Understanding Client.submit and fire_and_forget

Niphemy · March 9, 2023, 7:47pm

I am currently using dask with a flask webapp server. When the user sends a request to the flask app it uses client.scatter() to put a large dataset sent by the user into shared memory, then client.submit() with the large dataset future in a Variable to submit scheduler_job to the scheduler and then it immediately sends a HTTP response back to the user to say that their long running task has begun and the function returns.

scheduler_job actually does not perform much work, but it schedules a further 1-6 new tasks depending on the options sent by the user. These further tasks actually contain the expensive computations, though scheduler_job returns immediately once these have all been submitted. We will call the expensive tasks training_job

If I have understood correctly, scheduler_job should secede() at the beginning to make space for other more intensive/important tasks. Secondly, I am running into a few bugs/errors which I have an idea about but do not fully understand what the solution should be.

The first one is that as training_jobs begin to get submitted, the first one or two will succeed then the rest disappear.
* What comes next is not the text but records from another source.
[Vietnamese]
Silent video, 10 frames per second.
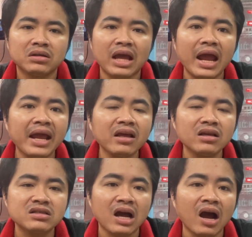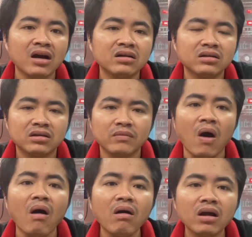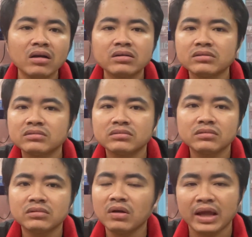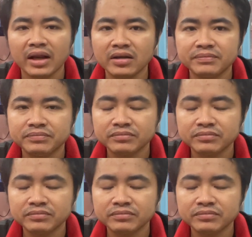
chán sợ bỏ nó vậy đó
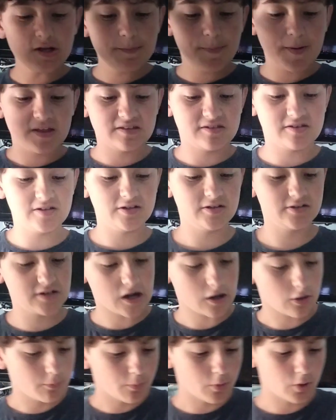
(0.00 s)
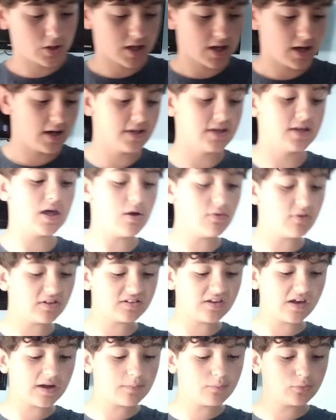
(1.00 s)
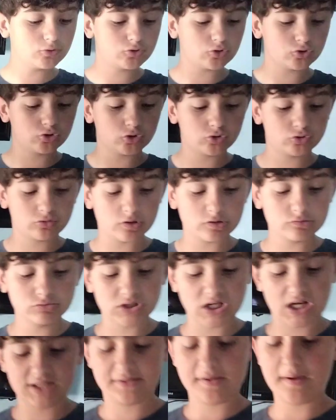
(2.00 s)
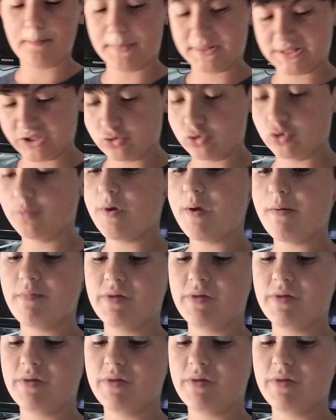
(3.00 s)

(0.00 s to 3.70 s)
ne pensi di Dragon Ball Kai? È una serie molto sottovalutata, ma secondo me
I think this is because the client goes out of scope after it has submitted the training_jobs but we will note this idea down temporarily.

To avoid this I tried using the fire_and_forget method which says I can ensure a future gets executed atleast once even if the client ‘dies’ so to speak. So instead of submitting each task from scheduler_job and returning, I submit each task, collect the futures into an array then use fire_and_forget onto that array at the end of scheduler_job. After using this method I noticed what started to happen instead was that a small selection of training_jobs end up permanently locked and never return. I see this stack trace from the dask dashboard on my currently stalled task.


Call Stack: regress-288716a7-7352-44ad-80be-5d13c4ab41ba

Worker: tcp://127.0.0.1:36603

Key: regress-288716a7-7352-44ad-80be-5d13c4ab41ba

File "/home/user/.asdf/installs/python/3.10.2/lib/python3.10/threading.py", line 966, in _bootstrap self._bootstrap_inner()

File "/home/user/.asdf/installs/python/3.10.2/lib/python3.10/threading.py", line 1009, in _bootstrap_inner self.run()

File "/home/user/.asdf/installs/python/3.10.2/lib/python3.10/threading.py", line 946, in run self._target(*self._args, **self._kwargs)

File "/home/user/project/.venv/lib/python3.10/site-packages/distributed/threadpoolexecutor.py", line 57, in _worker task.run()

File "/home/user/project/.venv/lib/python3.10/site-packages/distributed/_concurrent_futures_thread.py", line 65, in run result = self.fn(*self.args, **self.kwargs)

File "/home/user/project/.venv/lib/python3.10/site-packages/distributed/worker.py", line 3076, in apply_function msg = apply_function_simple(function, args, kwargs, time_delay)

File "/home/user/project/.venv/lib/python3.10/site-packages/distributed/worker.py", line 3098, in apply_function_simple result = function(*args, **kwargs)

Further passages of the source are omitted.